No sé por que ignorado avatar del destino, la batería, exactamente en ese momento, se ha recogido en un silencio total y la pregunta de Di Fiore, inocentemente informativa, adquiere dimensiones de catedral gótica. El sargento lo advierte, 190 ojos se clavan en él, abre desmesuradamente la boca y cuando la incógnita está por develarse, dice: todo el mundo afuera, paso vivo; carajo, reclutones .

Afuera rugen enloquecidos los frontales canadienses, todos corren, hay urgencia instintiva de correr, de gritar, de equivocarse de camión. Benítez se sienta frente a mí y me susurra un “si somos rebeldes me hago desertor, vas a ver”, yo le susurro “la joda será saber quién carajo es rebelde y quién no”, Benedetto vuelve a perderse en lejanas proezas guerreras, García mira su agenda eligiendo desde ya a qué mina va a llamar primero no bien lleguemos a Buenos Aires, el sargento pasa e inspecciona el camión y me ruega que no me haga el loco y salte del camión en Dolores, que este asunto es serio, te lo juro, Di Fiore vuelve a mirarlo y a preguntarle con los ojos pero el sargento se va, enganchan el Befors de 40 a la culata, todos nos preguntamos qué pasará si por ese caño entran a salir los chumbos en serio, los mismos que están ahora debajo de los asientos, todos nos hemos pasado seis meses armándolos y desarmándolos cuatro veces por semana hasta llegar a odiarlos, armándolos y desarmándolos cuatro veces por semana con las mismas órdenes, los mismos hechos, la misma gente, sirviente cuatro aquí, paso vivo carajo, sirviente dos, levante la mira horizontal carajo, para dónde está apuntando reclutón, se trabó aquí, mi teniente, no se trabó nada, lo que pasa es que ustedes son una manga de empachados, cuerpo a tierra, carrera mar, cuerpo a tierra, cuatro meses de la misma letanía matutina, con el hambre recorriéndonos los cuatro costados del cuerpo, el sueño invadiéndonos en cualquier momento y posición, carrera mar a los baños, lavarse la cara, paso vivo aquí, a ver soldado Benítez explique a sus compañeros qué es la trayectoria de un proyectil, la parábola que yo expliqué la semana pasada, soldadito, y el proyectil de Benítez sale no se sabe cómo y llega no se sabe dónde, y carrera mar a la pieza, y desmontar tubo y fijar mira vertical, colocar seguro, uno, dos, tres, cuatro, muy bien, quince segundos, descanso para fumar un cigarrillo y atención, carrera mar a la pieza, y desmontar y armar y colocar y sufrir y aguantar, preguntarse, hacer, cuatro meses, abril, mayo, junio, julio y agosto también y ahora nuestro monstruo privado nos acompaña, monstruo al que nunca le hemos disparado un solo tiro, que no sabemos qué ruido hace, que uno aprieta el disparador, nos han dicho, y salen los chumbos de 40 uno atrás del otro como enajenados pero no sabemos cómo, no sabemos cómo.
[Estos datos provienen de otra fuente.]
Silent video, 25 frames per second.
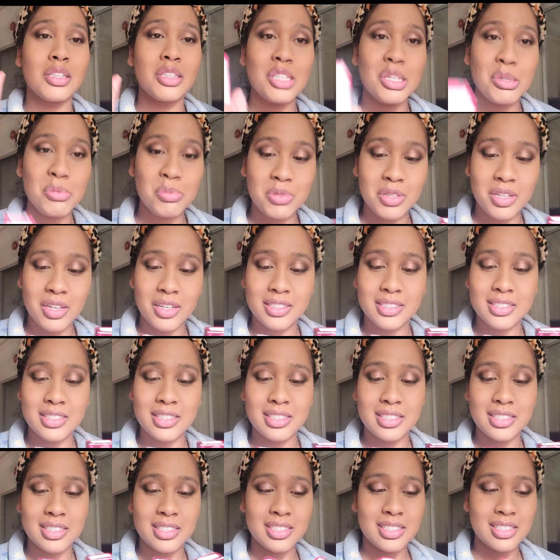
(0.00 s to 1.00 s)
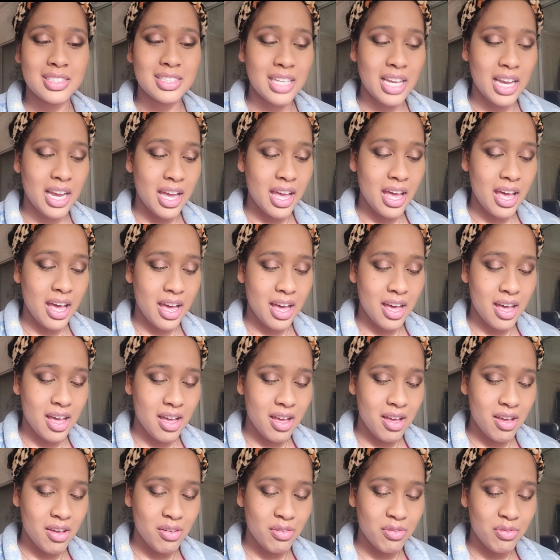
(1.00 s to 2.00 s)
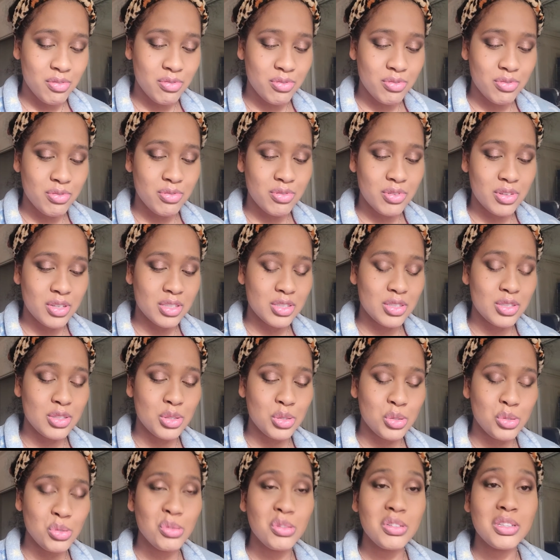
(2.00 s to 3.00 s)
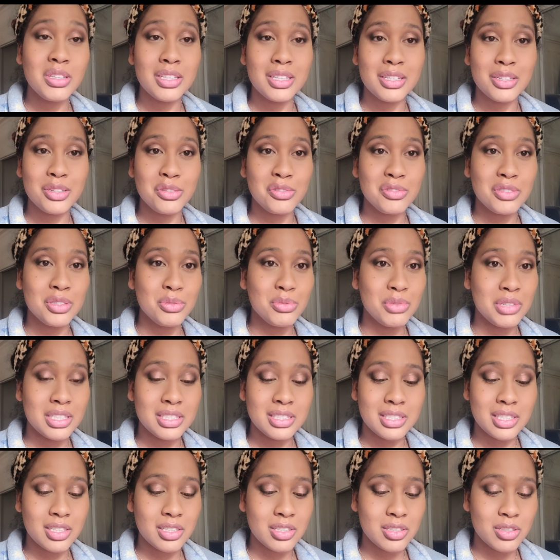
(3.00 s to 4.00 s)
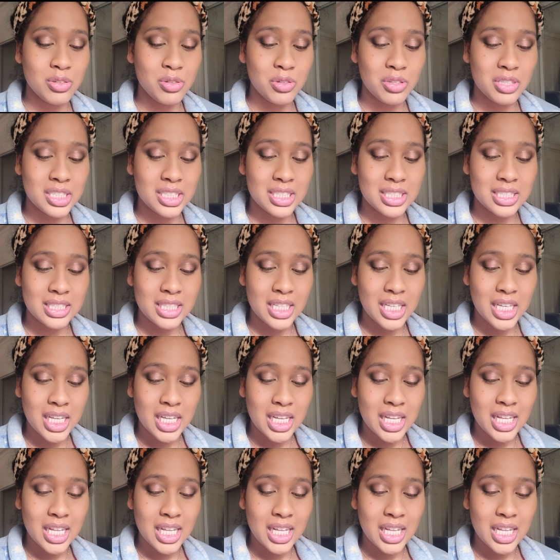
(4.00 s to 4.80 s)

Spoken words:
Lip Glosses. I have two glittery ones that are gorgeous.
Di Fiore me sonríe levemente, el conductor pone la primera, arrancamos, tragamos saliva sin decirnos nada, la guardia nos mira sin que pueda decir qué sienten —tristeza porque nos vamos y ellos no, tristeza porque nos compadecen o nos envidian— y cuando enfrentamos el camino, García se levanta, se asoma sacando la cabeza fuera del camión y formando con sus dedos el tubo de aire pertinente a su intención, lo apunta hacia el cuartel que se va alejando y, onomatopéyicamente, le rinde su homenaje.
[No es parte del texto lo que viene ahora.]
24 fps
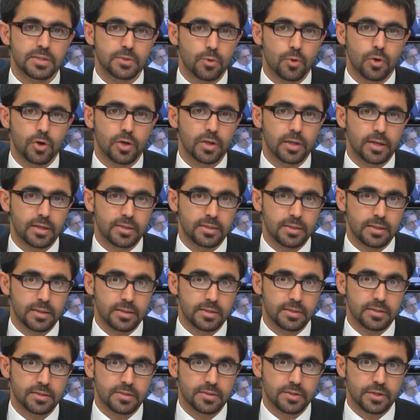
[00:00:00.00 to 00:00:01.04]
oil
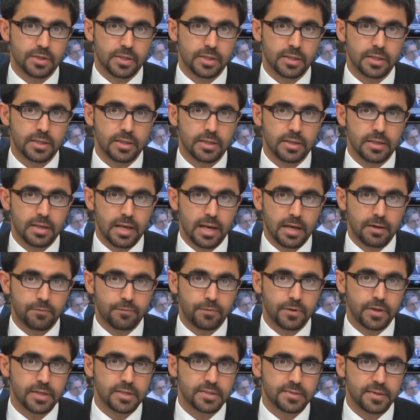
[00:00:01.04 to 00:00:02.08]
industry and
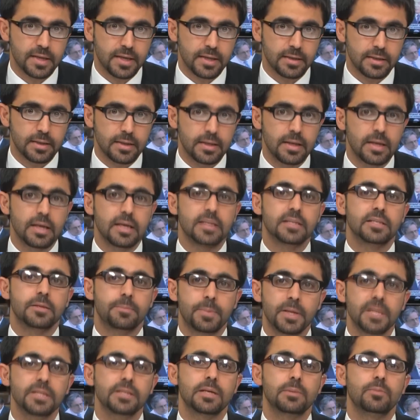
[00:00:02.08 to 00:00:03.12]
fears that
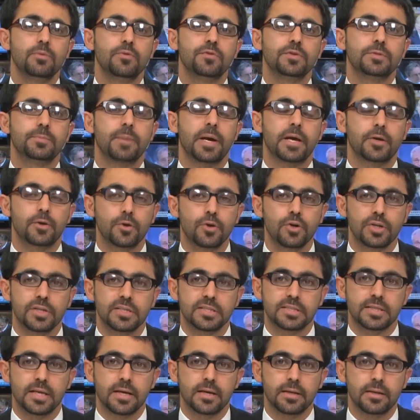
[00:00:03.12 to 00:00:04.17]
independent moves by
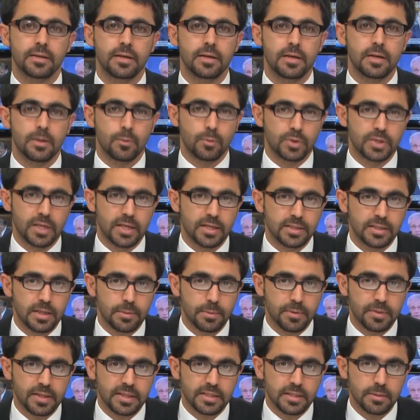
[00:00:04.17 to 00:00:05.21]
Kurdistan would end up
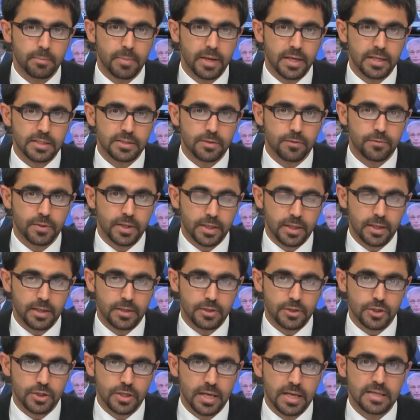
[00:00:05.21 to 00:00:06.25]
in the demise of the
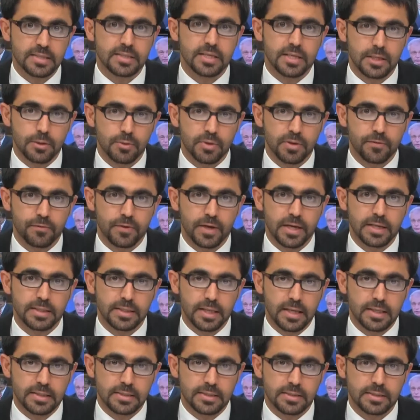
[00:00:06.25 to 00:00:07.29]
country as a unified
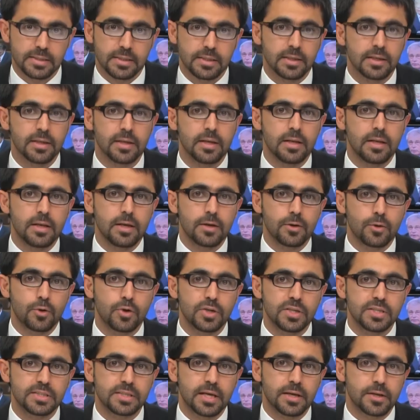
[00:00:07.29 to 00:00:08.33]
entity.
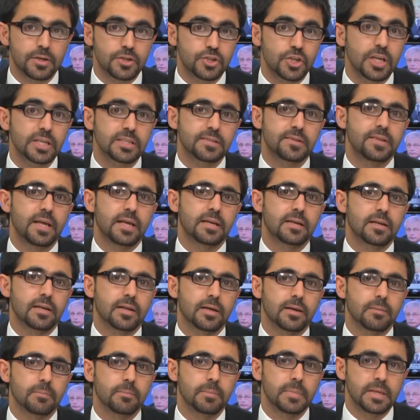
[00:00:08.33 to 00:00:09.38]
Kurdistan rejects that
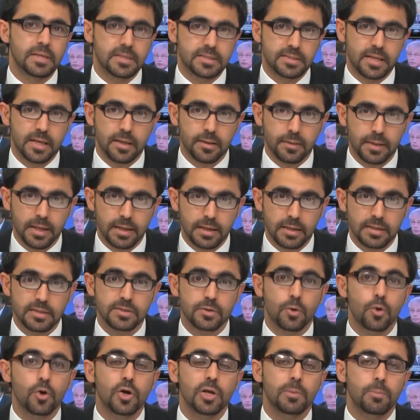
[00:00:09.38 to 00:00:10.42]
claim, saying that its
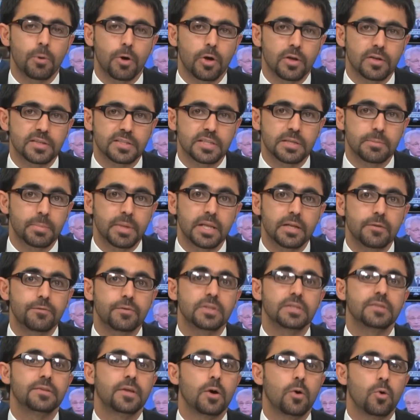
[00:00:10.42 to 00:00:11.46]
oil policy
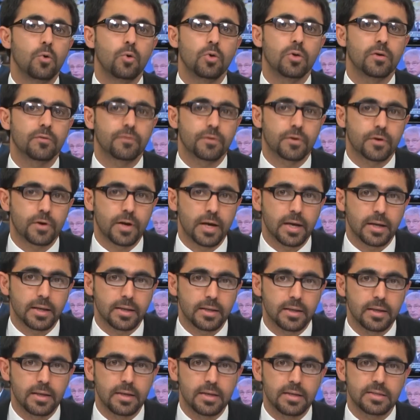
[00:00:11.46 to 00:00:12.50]
benefited the whole of Iraq,
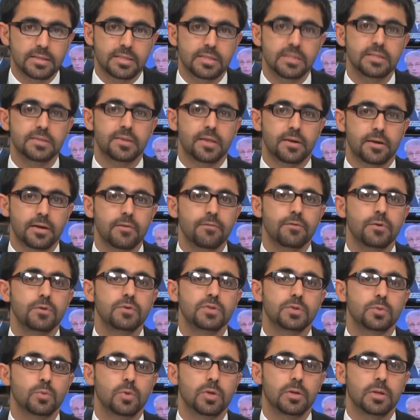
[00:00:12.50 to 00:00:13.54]
since the
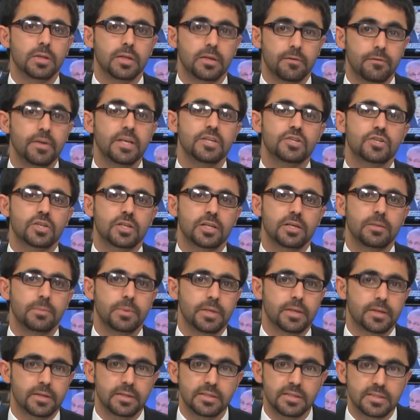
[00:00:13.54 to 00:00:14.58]
revenues will eventually
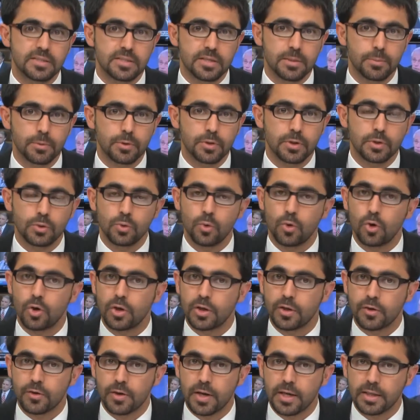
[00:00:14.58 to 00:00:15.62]
be redistributed to all
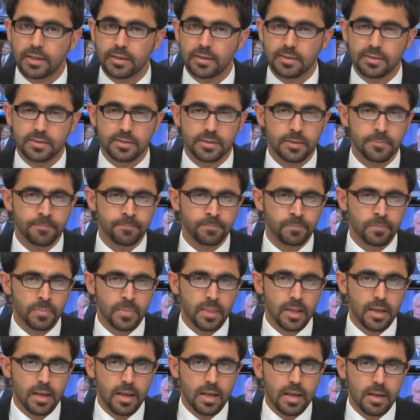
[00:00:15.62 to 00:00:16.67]
Iraqis.
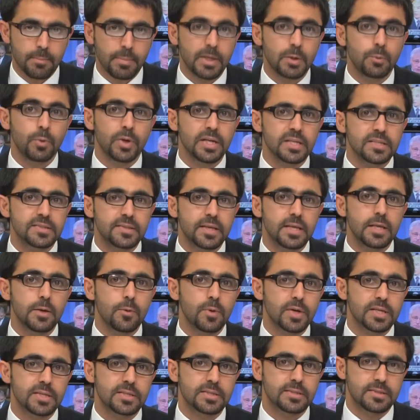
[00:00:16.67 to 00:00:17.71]
But what is the
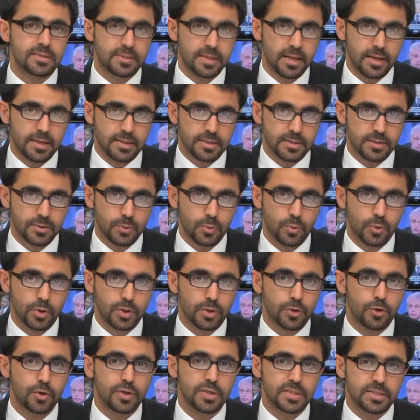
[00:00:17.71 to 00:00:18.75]
U.S. stance toward
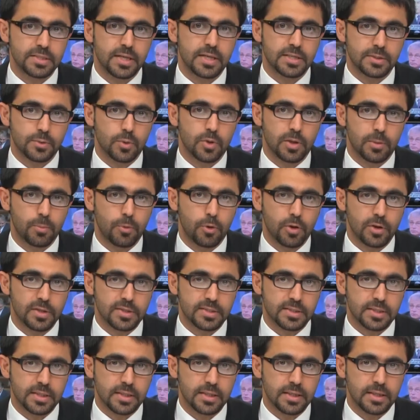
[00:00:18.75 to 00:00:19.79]
Kurdistan's oil
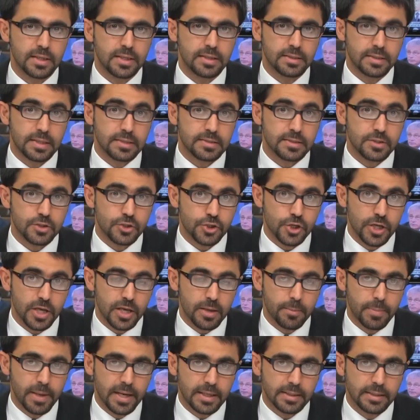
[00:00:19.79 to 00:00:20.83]
policy? Does it
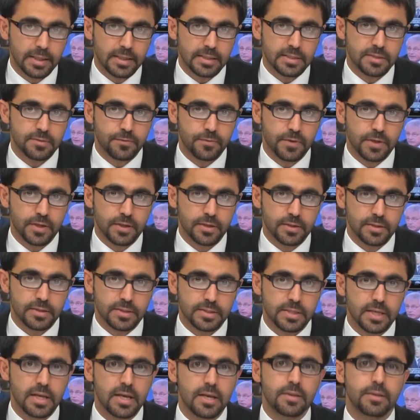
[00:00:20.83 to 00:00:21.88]
share Baghdad's
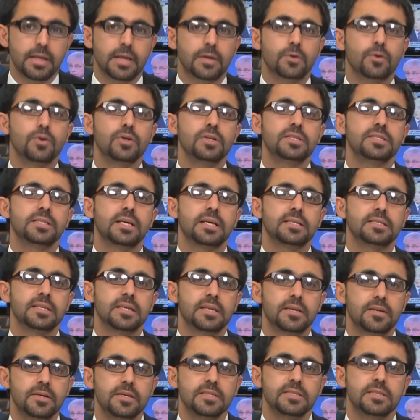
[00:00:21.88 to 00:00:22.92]
fears that Kurdistan's
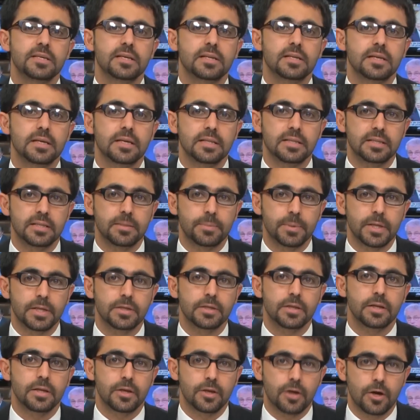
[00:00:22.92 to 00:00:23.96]
increasingly
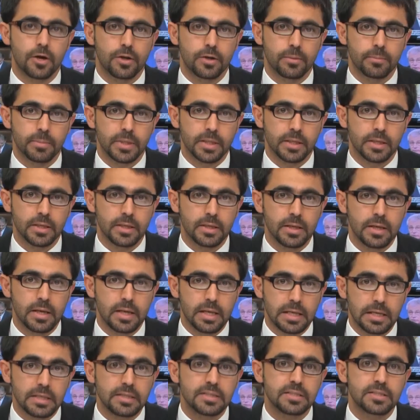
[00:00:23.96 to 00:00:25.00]
independent economy
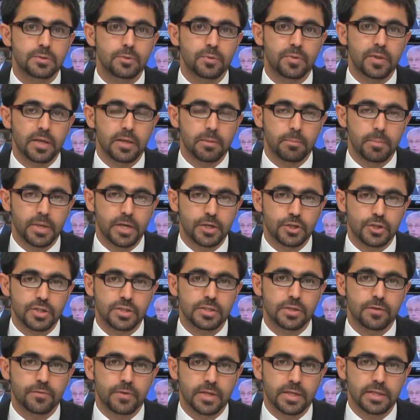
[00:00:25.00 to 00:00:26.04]
leads to the emergence
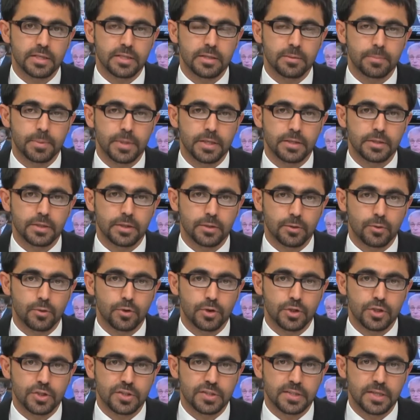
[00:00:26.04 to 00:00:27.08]
of an independent
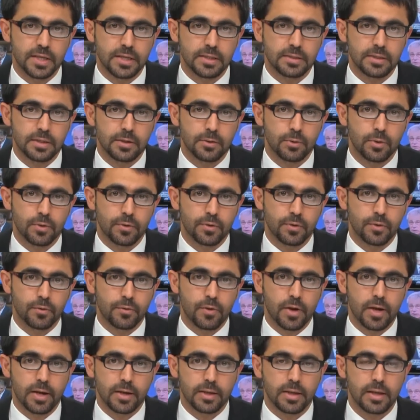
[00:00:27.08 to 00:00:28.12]
Kurdish state in northern
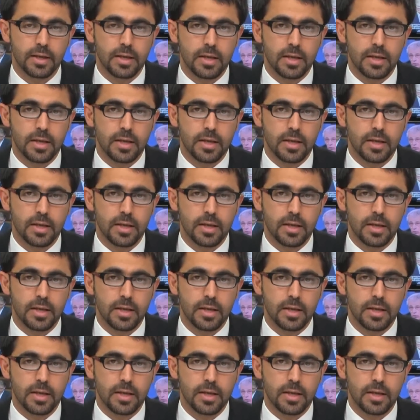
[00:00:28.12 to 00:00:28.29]
Iraq?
* Bernardo Jobson nació en 1930 en Vera, Santa Fe. Participó en la redacción de las revistas El escarabajo de oro y El ornitorrinco, en las que publicó gran parte de su obra. Su sardónico sentido del humor y el desenfado de sus textos le granjearon un lugar destacado en la literatura de su generación. En 1972 el Centro Editor de América Latina publica El fideo más largo del mundo, volumen que recoge la totalidad de sus cuentos. El libro logra una inmediata difusión, siendo el primer título del CEAL en agotar varias ediciones. Murió en 1986.